Mit Vers 7 beginnt der zweite Teil des Psalms. In der Form von freudigen Bekenntnissen hat David im ersten Teil des Psalms Glaubenserfahrungen beschrieben, die in Vers 6 zur Anbetung geführt haben. Von Vers 7 an werden seine Äußerungen zum flehenden Gebet. Er bittet um Hilfe, um Belehrung und Führung, und dass der HERR ihn nicht den Feinden preisgeben möge. Trotz harter, drückender Belastung steht David keineswegs zweifelnd und grübelnd vor Problemen. Die Bitten und Befürchtungen in diesem zweiten Teil des Psalms finden ihre Lösung in dem Glaubenssatz, der nicht nur tröstend, sondern triumphierend über dem ganzen Psalm steht: „Der HERR ist mein Licht und meine Rettung“. Das zu wissen, genügt ihm, denn der Glaube an den Retter bildet für David eine unumstößliche Grundlage des Handelns. Auf welche Weise diese Grundhaltung in den inneren und äußeren Notsituationen seines Lebens zur Geltung kommt, zeigen die folgenden Verse. In Vers 8 kommt zum Ausdruck, wie fest sein Herz überzeugt ist von der Treue Gottes. Mit Recht sagt sich David: Der Herr hat gewünscht: „Sucht mein Angesicht!“. Weil David sich gerne vor Gottes Angesicht und in Seinem Licht aufhielt, kann es gar nicht anders sein, als dass der treue HERR sich ihm in Güte zuwendet (5. Mo 4,29; Jes 45,19). Gleichwohl kann sich David vorstellen, dass die Gemeinschaft mit Gott durch eine Verfehlung getrübt wird. Doch als aufrichtiger, treuer Knecht Gottes ist er überzeugt, dass er trotzdem nicht abgewiesen wird (Vers 9). Auf den Gott seines Heils, der bisher immer seine Hilfe gewesen war, verlässt er sich auch jetzt. Sein Vertrauen zu Ihm lässt ihn nicht fürchten, dass Gottes Liebe ihn allein lassen könne. Dennoch bittet er demütig und mit der göttlichen Güte rechnend: „Lass mich nicht und verlass mich nicht, Gott meines Heils“ (Vers 9). Er gibt der göttlichen Liebe den höchsten Rang und misst ihr eine Hilfsbereitschaft zu, welche die Liebe eines Vaters und einer Mutter übersteigt (Vers 10; Jes 49,15; Jer 31,20). Der HERR würde ihn aufnehmen und keinesfalls abweisen; daran zweifelt David keinen Augenblick.

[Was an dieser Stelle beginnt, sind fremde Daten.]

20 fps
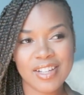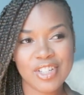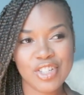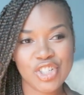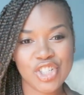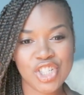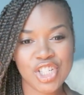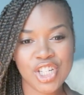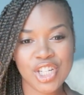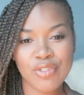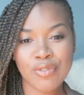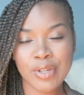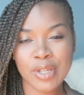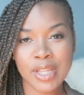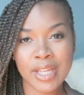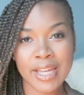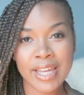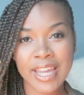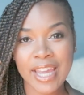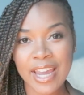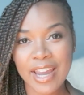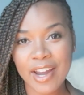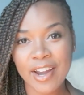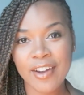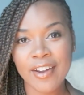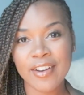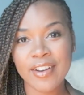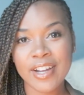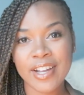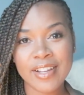She really
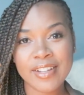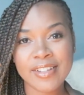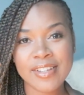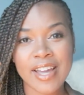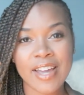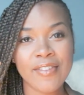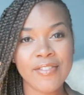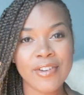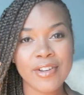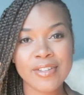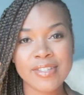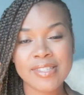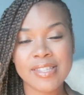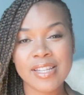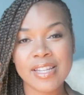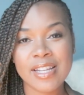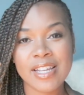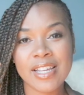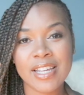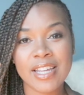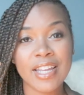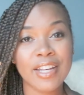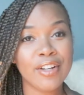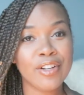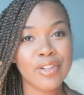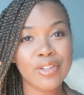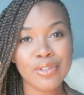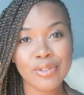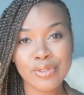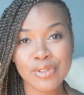cared. Diversity,
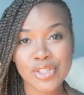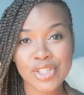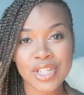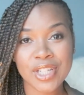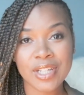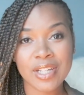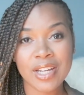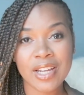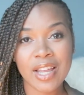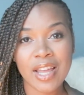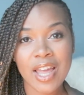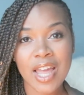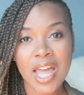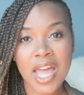inclusion,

Nachdem sich nun Davids Blicke erneut auf die Treue des HERRN gerichtet haben und das Herz mit Seiner Liebe erfüllt ist, kommt er mit den eigentlichen Anliegen zu Ihm. Zuerst bittet er: „Lehre mich“, dann: „Leite mich“ und zuletzt: „Gib mich nicht preis“ (Verse 11 und 12). Um zum guten, Gott wohlgefälligen Ziel zu gelangen, ist als Erstes die reine, wahre Lehre des Wortes Gottes erforderlich, damit der Weg zum Heil und zur Rettung im göttlichen Licht als Leitlinie klar vor Augen steht und eingehalten wird (Ps 25,4.12; 86,11; 119,33). Als Zweites muss sich der Gottesfürchtige vom Heiligen Geist leiten lassen, der ihn auf der geebneten Bahn des Wortes halten möchte (Ps 143,10). Gott lässt den Gottesfürchtigen in eine Gefahr kommen oder stellt ihn vor eine Entscheidung, die dieser selbst nicht meistern kann, damit er zunächst lernt, auf Gott angewiesen zu sein, um sich dann auf den göttlichen Weg und den richtigen Führer zu besinnen und fortan falsche Ratschläge und Auswege zu verwerfen. Daraufhin wird sich der HERR zu ihm bekennen und ihm beistehen, damit er der Übermacht des Bösen und den Fängen seiner Gegner entgeht. Gott gestaltet die Rettung so, dass sie auch von den Feinden unleugbar als Sieg Gottes zu erkennen ist, so dass die Vorgänge letztlich zu Seiner Verherrlichung beitragen.

Nun brächte dies letztlich dem Gottesfürchtigen keinen bleibenden Segen und ewigen Gewinn, wenn sein Glaube nicht auch die sichere Hoffnung hätte, „das Gute des HERRN zu schauen im Land der Lebendigen“ (Vers 13). Was würde schließlich ein Sieg helfen, der nur auf das diesseitige Irdische beschränkt ist, wenn dem Gläubigen nicht jenseits dieses Lebens eine ewige Rettung sicher wäre? – Davids Kämpfe und Siege ereigneten sich, wenn auch nicht wahrnehmbar, zugleich auf dem Gebiet des unsichtbaren Geistigen, wo Satan der eigentliche, gefährliche Gegner ist. Es ist der Kampf zwischen Gut und Böse. Im Endergebnis geht es auch im vorliegenden Psalm um diese Auseinandersetzung, deren letztgültige Entscheidung der Herr Jesus am Kreuz bereits für die Sache Gottes und zum Heil jedes Gläubigen herbeigeführt hat. Wer den Herrn Jesus Christus hat, ist aus dem Tod in das Leben übergegangen, er ist auf den Felsen, Christus, gegründet und besitzt mit Ihm alle Verheißungen des Wortes Gottes. Er wird mit Ihm im Land der Lebendigen sein und das Gute des Herrn genießen. Deshalb heißt es hier: „Harre auf den HERRN! Sei stark, und dein Herz fasse Mut, und harre auf den Herrn!“ (Vers 14; 116,9; 142,6). Ein fester Glaube an den Herrn wird immer eine ewig währende Belohnung finden.